As for the fat GS...I have spent several years skiing both the Fat GS and the Fat Fall Line as my staple skis for both alpine and tele. Both are great skiing skis. By far the most lively and responsive I have skied, and I have been on most skis on the market at one time or another. The FGS is simmilar to the original Bandit III and is probably Iggy's best all mountain ski. However, I do not spend much time on hardpack and thus ski the FFL most of the time. E-Mail Adam Sherman and he will spent the time to help you find what will work best for the way you ski, where you ski, and what you want out of your planks.
The cost of a Farrari is 100K, we're talking about a few hundred bucks that you will wind up spending next year and then some.
As for Maine...Don't get me wrong I appreciate the skill that ice builds, in fact one of the original builders and the graphics designers at Igneous as well as one of the most tallented skiers I have met comes from Sunday River, but I have skied in the East and would rather spend my ski trips at home where the ice is a bit less dense, falls more often and tends to be a lot deeper. Come out west, though, and I'll show you how to ski with a snorkel.

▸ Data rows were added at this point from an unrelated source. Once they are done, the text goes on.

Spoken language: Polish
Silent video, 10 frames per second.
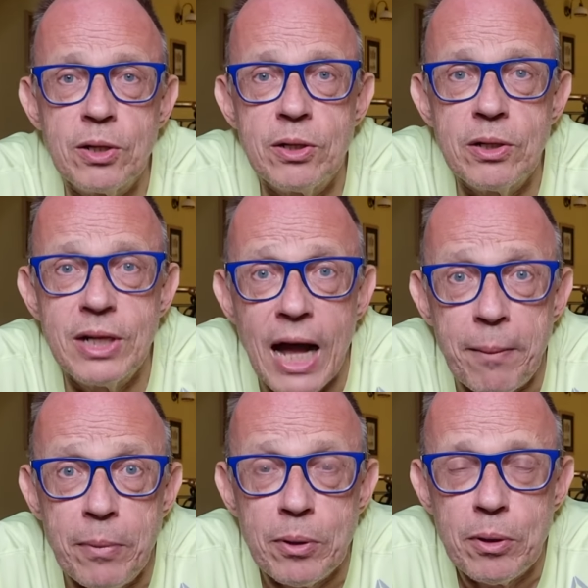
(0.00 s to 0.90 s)

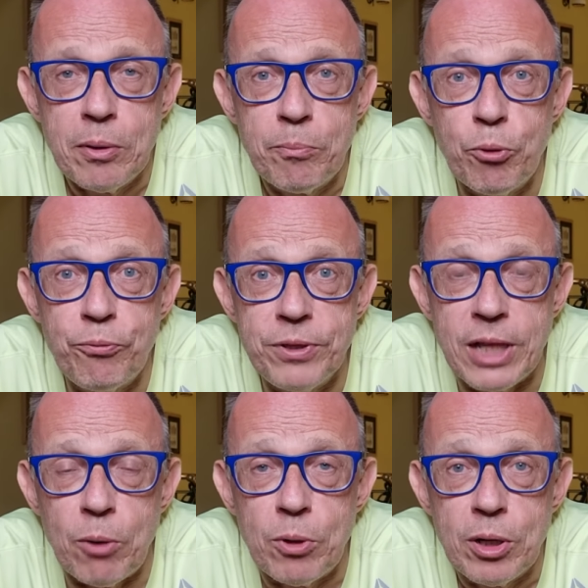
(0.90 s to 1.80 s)
gram
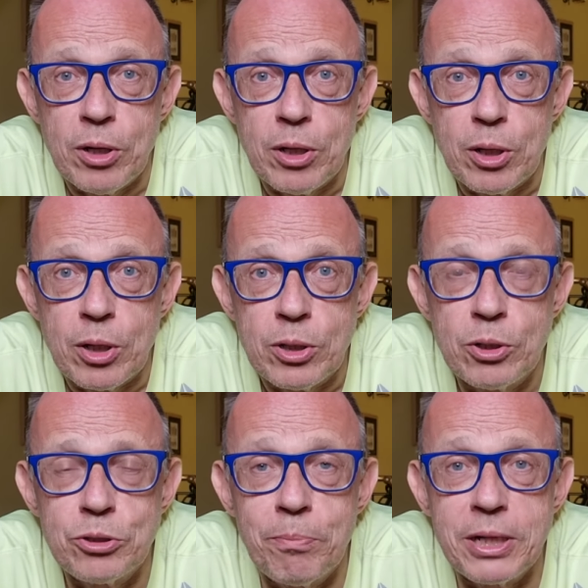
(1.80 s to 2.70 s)
półfinał. Do
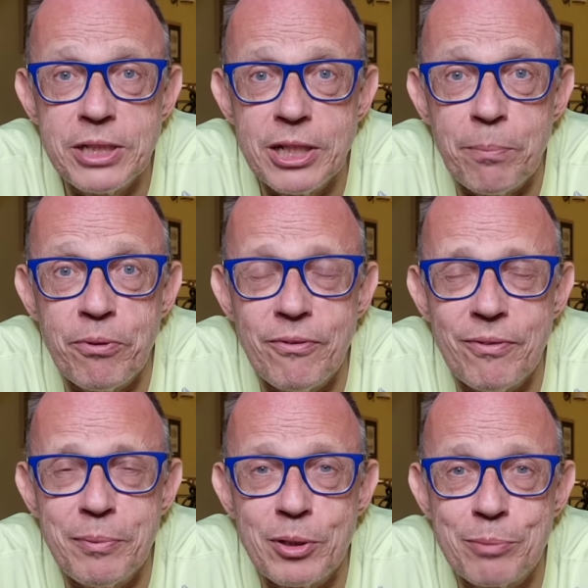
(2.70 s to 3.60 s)
zobaczenia. Powiem
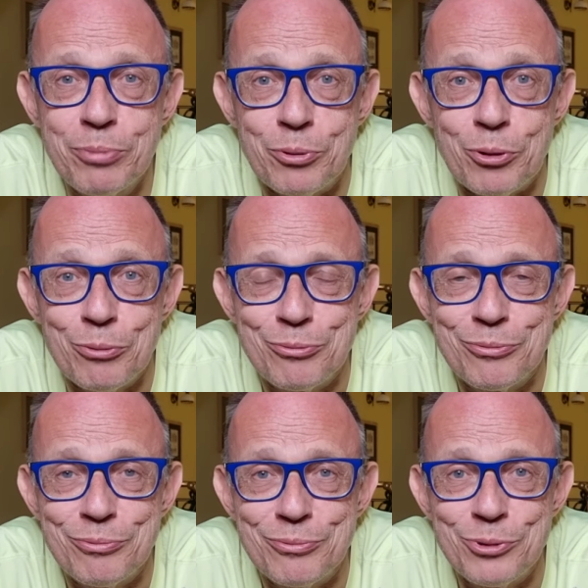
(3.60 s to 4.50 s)
Wam, jak było.
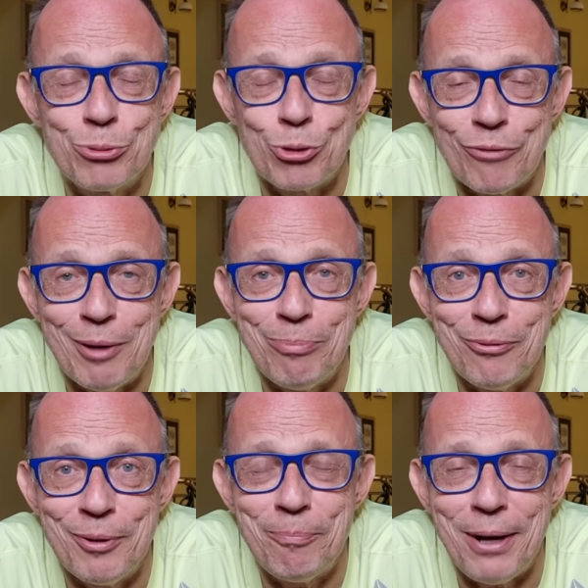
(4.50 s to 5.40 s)
Jutro Wam
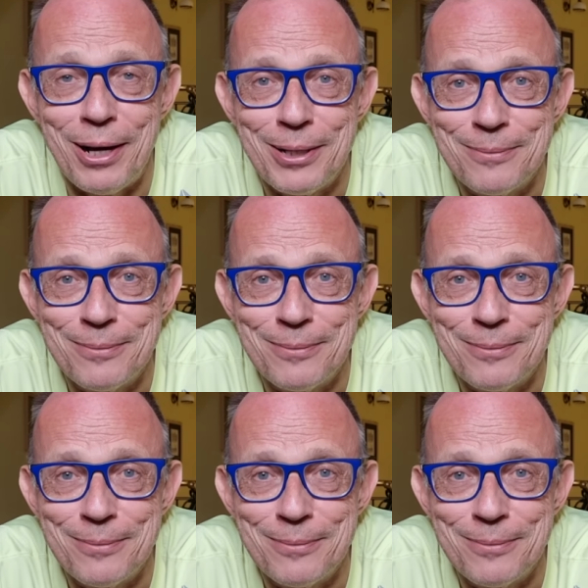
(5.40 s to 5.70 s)
powiem. Pa!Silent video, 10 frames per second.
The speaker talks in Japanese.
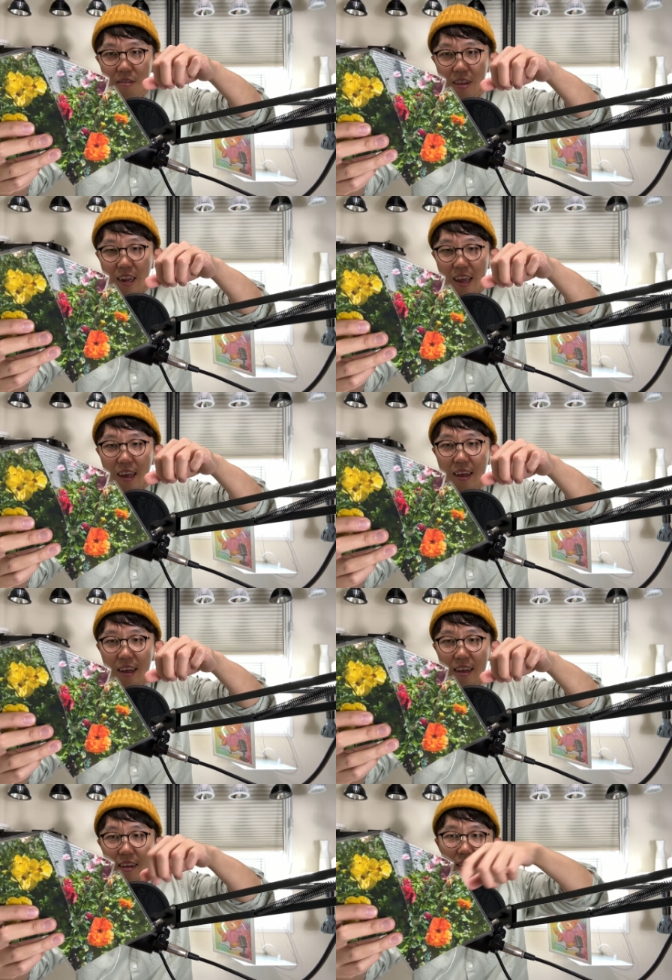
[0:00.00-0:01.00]
んなね、
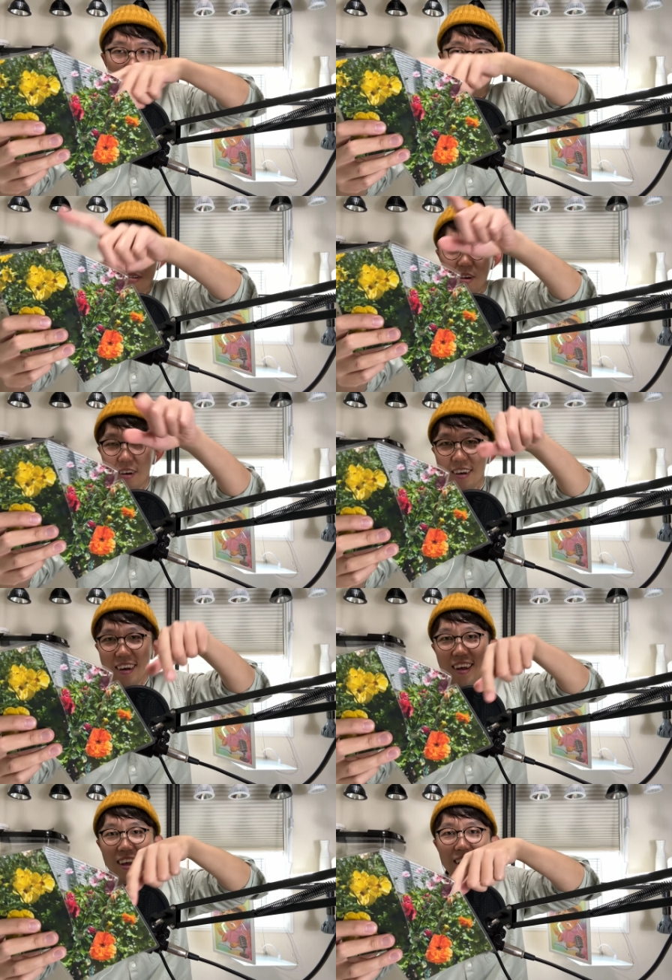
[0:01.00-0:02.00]
この、
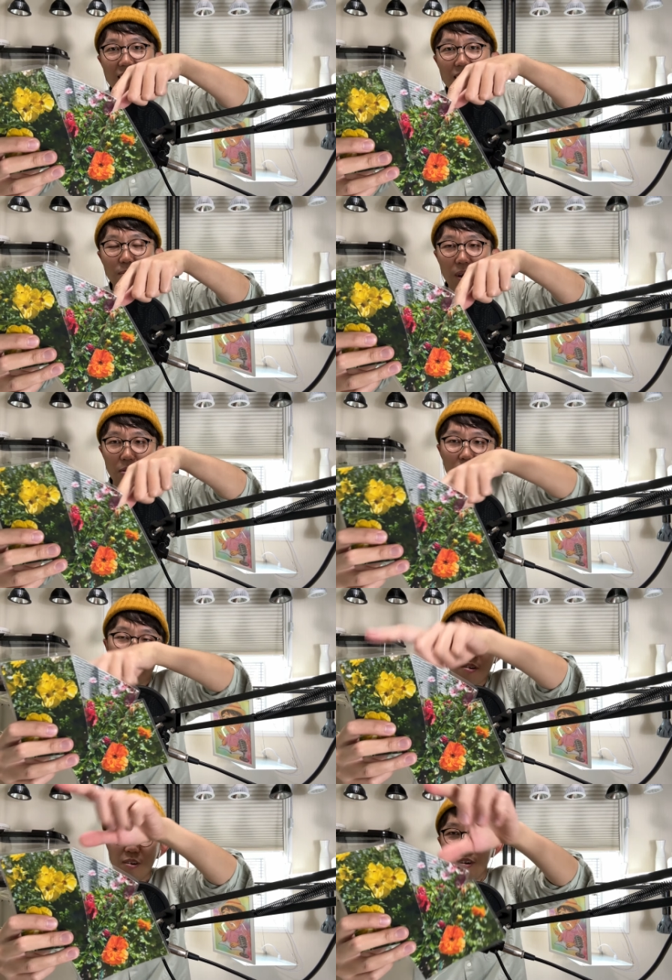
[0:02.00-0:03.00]
まあ、
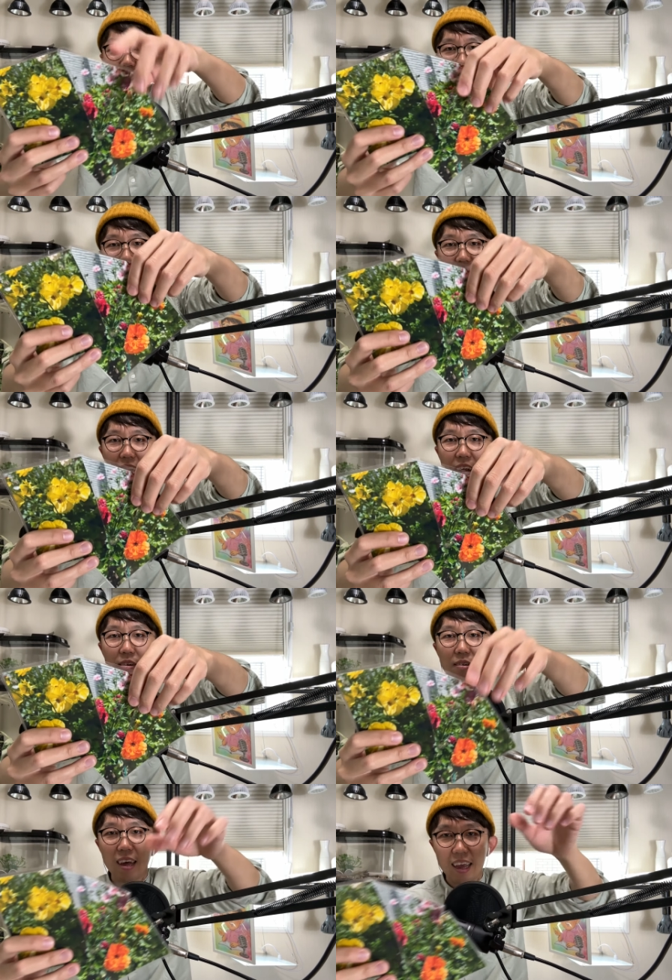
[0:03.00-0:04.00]
この材
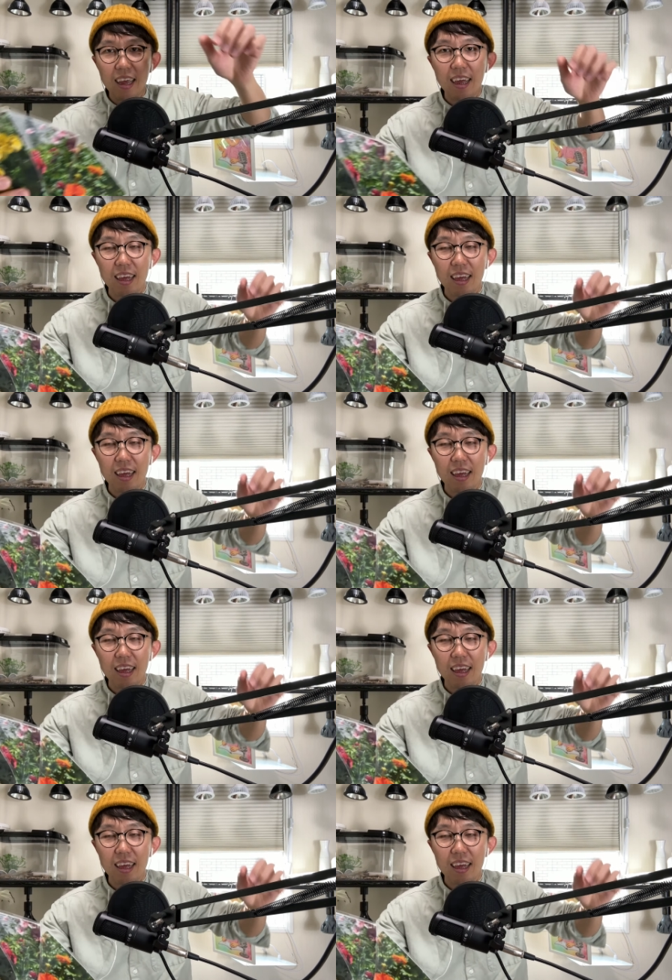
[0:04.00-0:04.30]
料代、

Adam Sherman is a great guy, he actually gave me some very good personal advice early in this site's history, so on some level I even consider him to be a friend. As the author of the review Montet mentions, let me reiterate: those skis were a lot of fun, and we have no doubts whatsoever about the quality of their construction, but comparing them to a Ferrari doesn't seem to accurate to us. For one thing, Ferrari's cars aren't just well made, they are technological marvels. Ferrari's tend to utilize the most modern materials in innovative ways to build very high-tech, high-performance car.
On the other hand, the igneous skis, while built strong, are really very traditional in their design and in the methods used in their construction.... they are basically just "wet layups," as such their are limits to what a designer can do to push their performance beyond the limitations imposed by basic construction approach. This is a critical concept that needs to be understood when considering really fat skis such as the FFFs. We found the FFFs to indeed be a lot of fun, but also that their extreme width limited their versatility (not just on ice, that's being kind, good firm snow, think windpack, isn't much fun on them either) . We think that's the biggest story here, since many of us have been wondering for years how fat "too fat" would be.... we felt we may have found the answer in the FFFs, at least as far as a traditionally made, wet layup ski is concerned.
The "handmade" aspect always makes me chuckle. I've visited various kinds of ski factories. The smallest was heated by a pot belly stove in a corner and had two layup stations and one press. Lost of handwork going on there. A mid-size factory I visited (Karhu, in Quebec) wasn't much different though, except for a lot more stations and presses... and automated core shaping machines. A third factory I once toured was huge, with two shifts of workers turning out as many as 2,000 Burton snowboards per week. Again, the basic process was very similar, just on a far larger scale. A worker lays wet strips of fiberglass over a core resting atop a p-tex base with metal edges crimped on. A top sheet is laid over the finished sandwich, the mold is closed up and the whole thing is placed in the heated press. After it comes out it the excess glass is trimmed off on a band saw, the edges are ground and the bases prepped and waxed. Inspection and touchup, followed by shrink wrapping.
Big factory/little factory... plenty of handwork either way. More automated processes are both good and bad. You may lose some of the "human touch" but gain consistency. Either can be marketed as an advantage, of course!